I know just by trial an error that the first three terms are 1, 4 and 7. therefore the 4th term is 10.
Although I am able to figure this out, there IS an algebraic way of determining the values to prove that these ar , in fact, the numbers of the sequence.

I have started along the lines of
a + (a+d)^2 + (a+2d)^2 = 66
a + a +(a+d) + (a+d) + (a+2d) + (a+2d) = 66
6a+6d = 66

but im not sure where to go from here. i know im on the right track i just cant figure this out. please help !?
The terms will be: $a, a+d, a+2d, a+3d$

$a + (a+d) + (a+2d) = 3a + 3d = 12 \qquad \rightarrow \qquad a + d = 4$

$a^2 + (a+d)^2 + (a+2d)^2 = a^2 + a^2 + 2ad + d^2 + a^2 + 4ad + 4d^2 = 3a^2 + 6ad + 5d^2 = 66$

So now you have two equations and two unknowns. Plug in the first equation $a+d = 4$ into the second equation. Then you can solve for $a$ and $d$

Then your fourth term is just $a+3d$

3. Hello, Iainwb.13!

You had a good start . . .

The sum of the first three terms of an arithmetic sequence is 12.
The sum of their squares is 66.
Find the fourth term.. .
. . . There are two answers.

The first three terms are: . $a,\:a+d,\:a+2d$

Their sum is 12:
. . $a + (a+d) + (a+2d) \:=\:12 \quad\Rightarrow\quad 3a + 3d \:=\:12 \quad\Rightarrow\quad d \:=\:4-a$ .[1]

The sum of their squares is 66:
. . $a^2 + (a+d)^2 + (a+2d)^2 \:=\:66 \quad\Rightarrow\quad 3a^2 + 6ad + 5d^2 \:=\:66$ .[2]

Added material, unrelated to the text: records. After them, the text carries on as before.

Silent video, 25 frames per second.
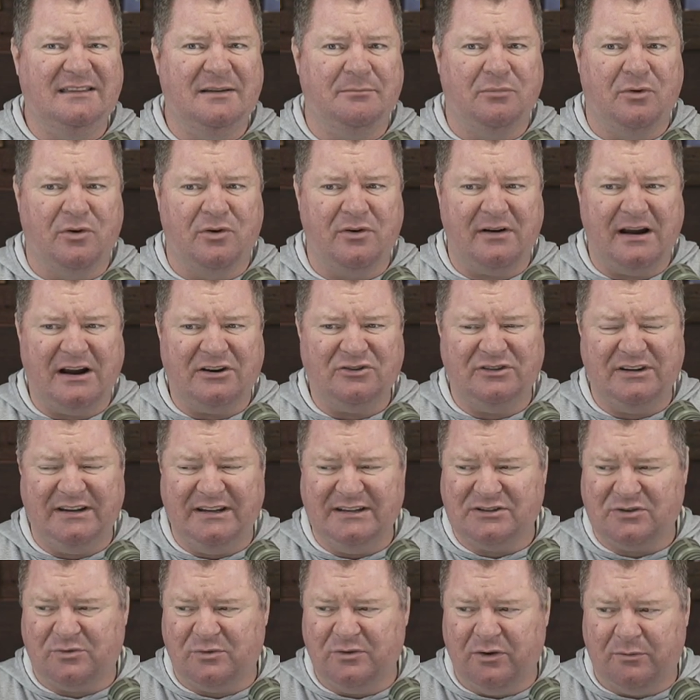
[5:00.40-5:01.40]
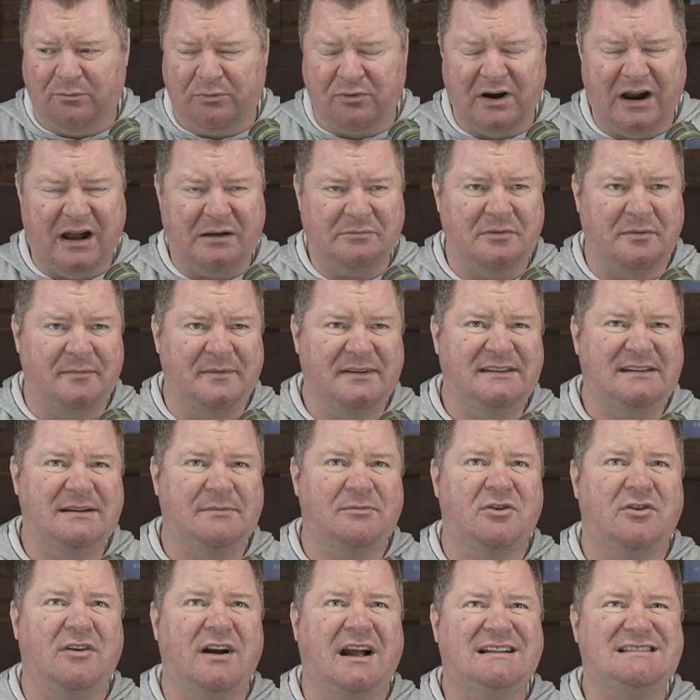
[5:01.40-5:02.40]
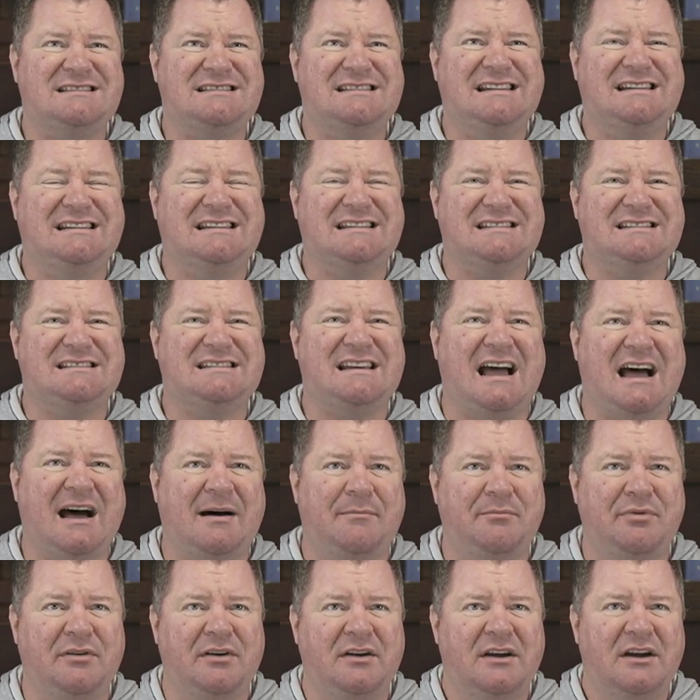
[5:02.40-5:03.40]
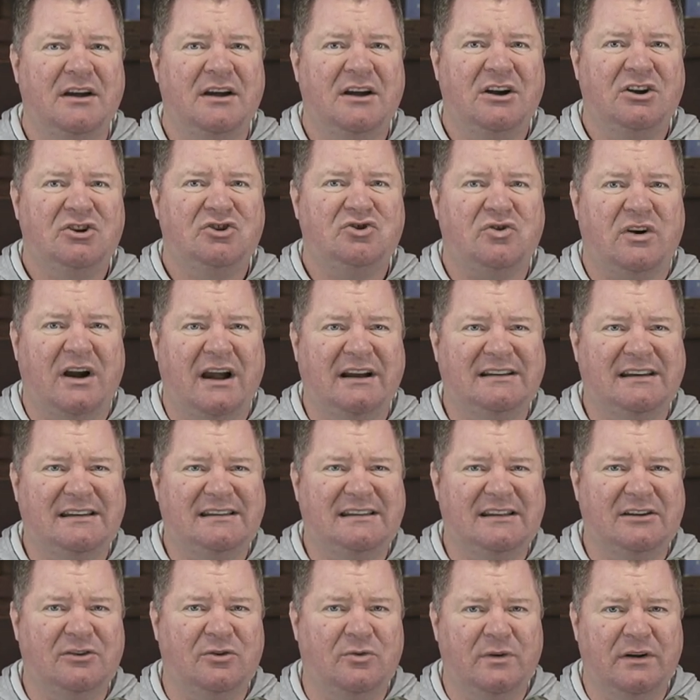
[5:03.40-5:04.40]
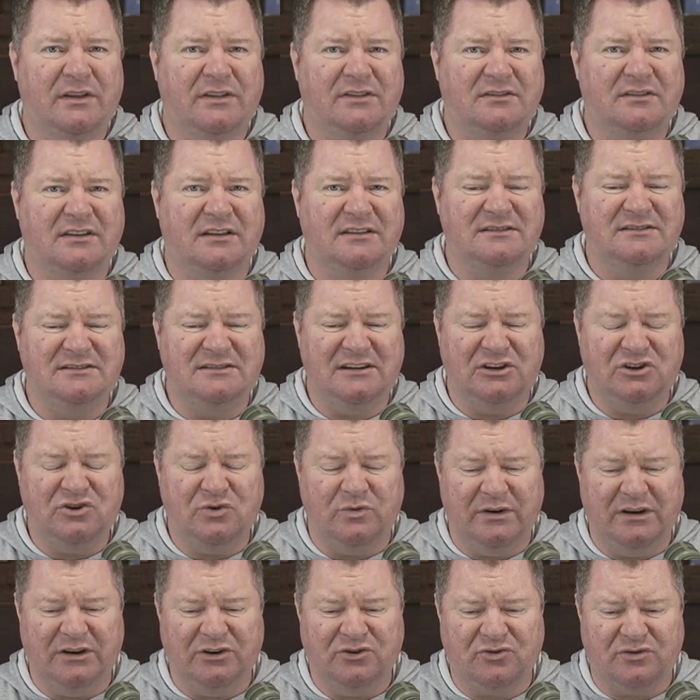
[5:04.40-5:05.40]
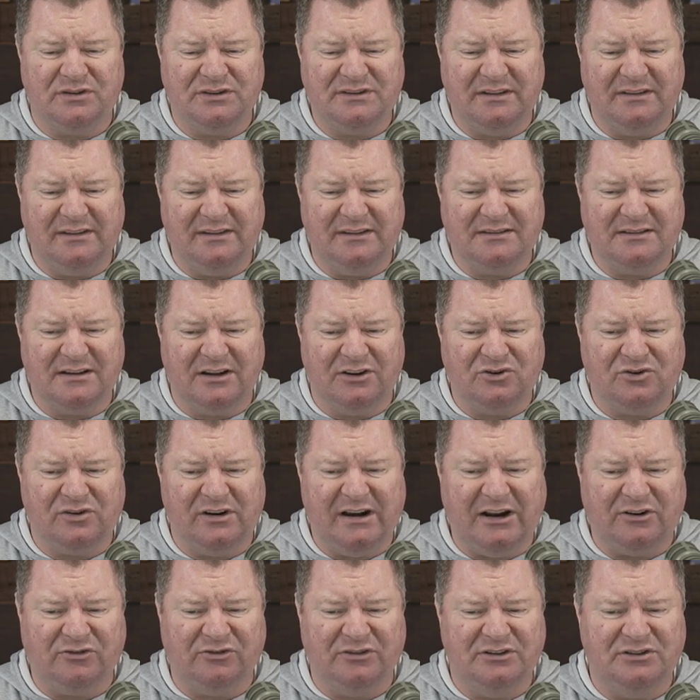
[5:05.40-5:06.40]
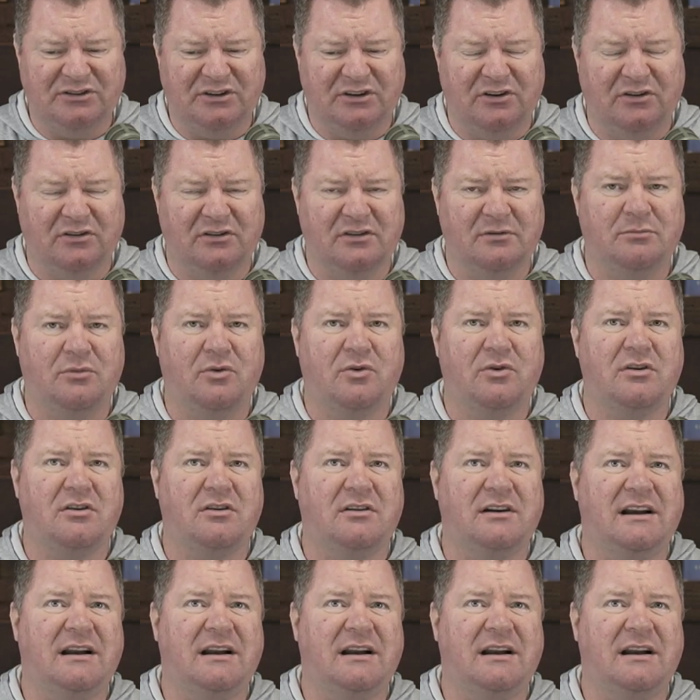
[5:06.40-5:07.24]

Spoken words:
the border actually is a real problem and Democrats need to stop trying to deal with constituent interests in this country and actually secure the border.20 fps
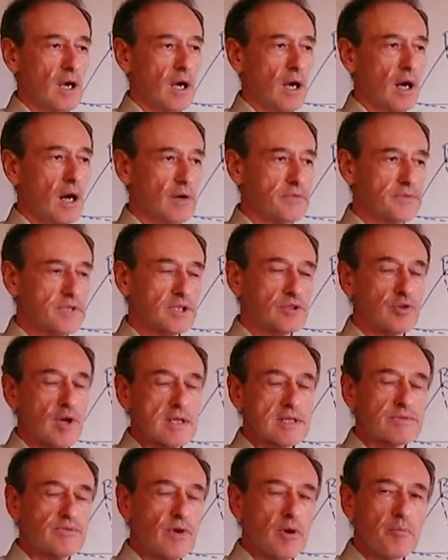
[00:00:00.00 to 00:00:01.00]
of the
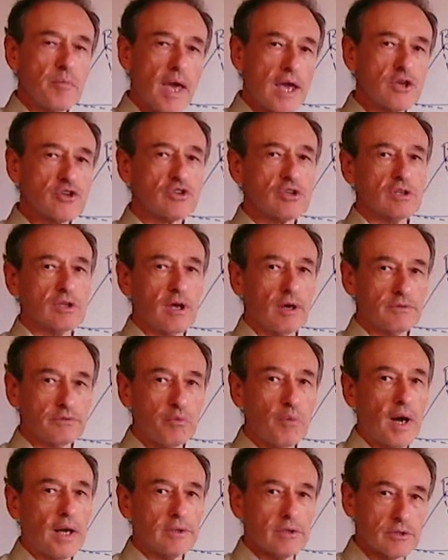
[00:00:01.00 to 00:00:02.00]
transformation of
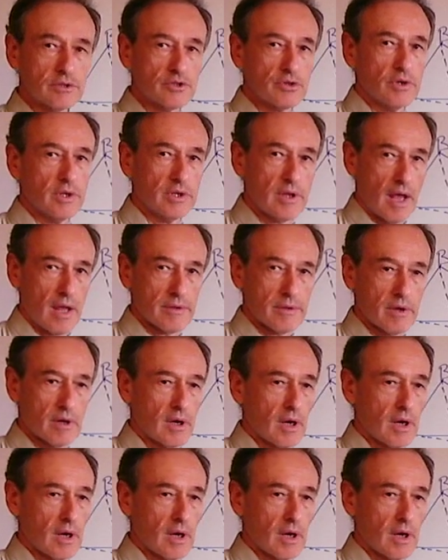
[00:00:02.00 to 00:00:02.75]
one into another,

Substitute [1] into [2]: . $3a^2 + 6a(4-a) + 5(4-a)^2 \:=\:66$

. . which simplifies to: . $a^2 - 8a + 7 \:=\:0$

. . which factors: . $(a-1)(a-7) \:=\:0$

. . and has roots: . $a \;=\;1,\:7$

Substitute into [1]: . $d \;=\;3,\:\text{-}3$

There are two possible sequences . . .

. . $\begin{array}{ccccccc}a = 1,\;d = 3\!: & 1,\:4,\:7 & \text{ The fourth term is 10.} \\

a = 7,\;d = \text{-}3\!: & 7,\:4,\:1 & \text{ The fourth term is -2.}\end{array}$

4. Thank you soo much .
I tried doing it by myself before i checked your answers and i did end up with exactly that

thank you so much, your help was greatl appreciated